▸ EXERCISE DIRECTIONS
For the material below, the expected output is exactly the lines between the line holding "[0:00.00-0:01.00]" and the line holding "Verbatim transcript: انا", inclusive, with pictures left out.

▸ GIVEN DATA
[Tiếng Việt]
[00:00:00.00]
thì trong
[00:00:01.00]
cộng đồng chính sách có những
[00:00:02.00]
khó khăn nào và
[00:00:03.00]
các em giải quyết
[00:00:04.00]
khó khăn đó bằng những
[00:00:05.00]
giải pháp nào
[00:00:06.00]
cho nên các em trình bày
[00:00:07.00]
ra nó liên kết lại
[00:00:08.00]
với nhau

* * *

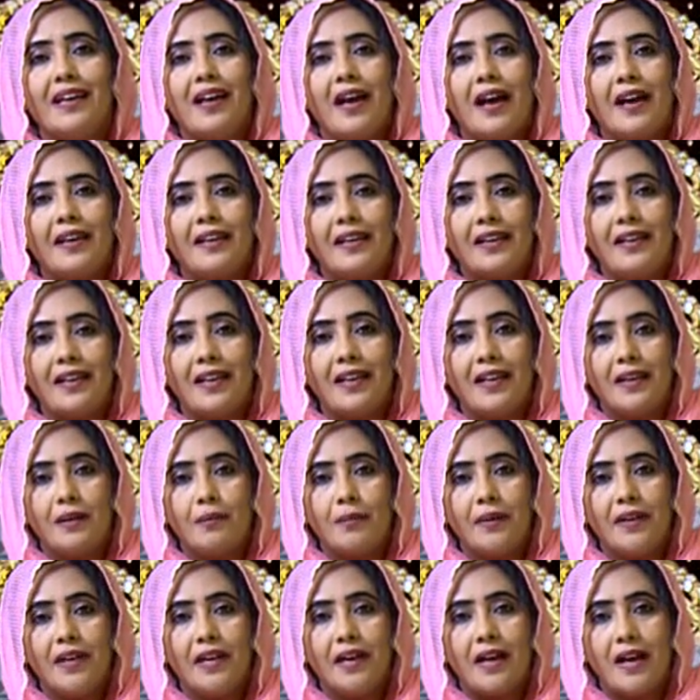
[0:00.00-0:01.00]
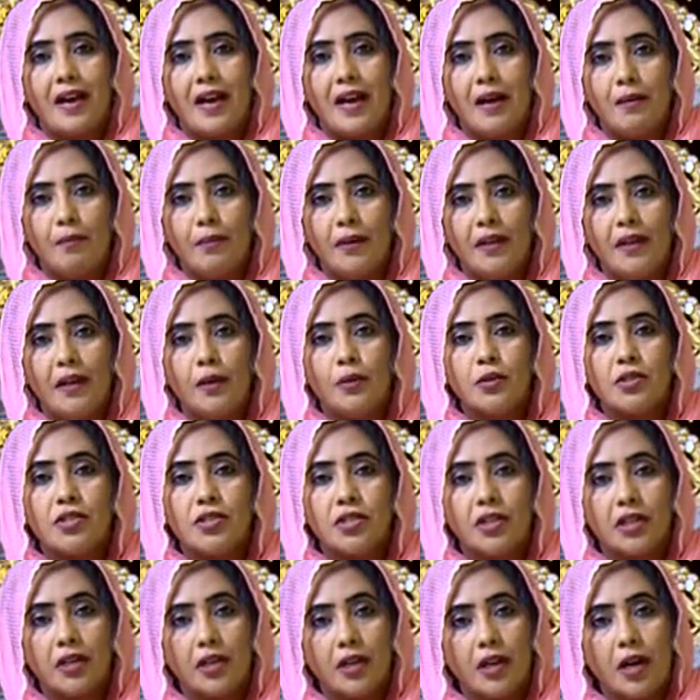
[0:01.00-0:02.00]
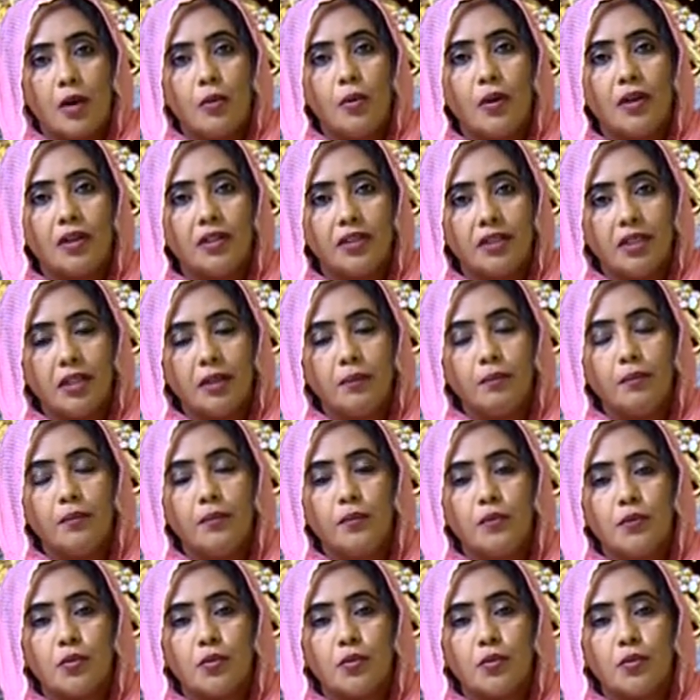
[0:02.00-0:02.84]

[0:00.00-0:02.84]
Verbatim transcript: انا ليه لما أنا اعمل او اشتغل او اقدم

▸ EXPECTED ANSWER
[0:00.00-0:01.00]
[0:01.00-0:02.00]
[0:02.00-0:02.84]

[0:00.00-0:02.84]
Verbatim transcript: انا ليه لما أنا اعمل او اشتغل او اقدم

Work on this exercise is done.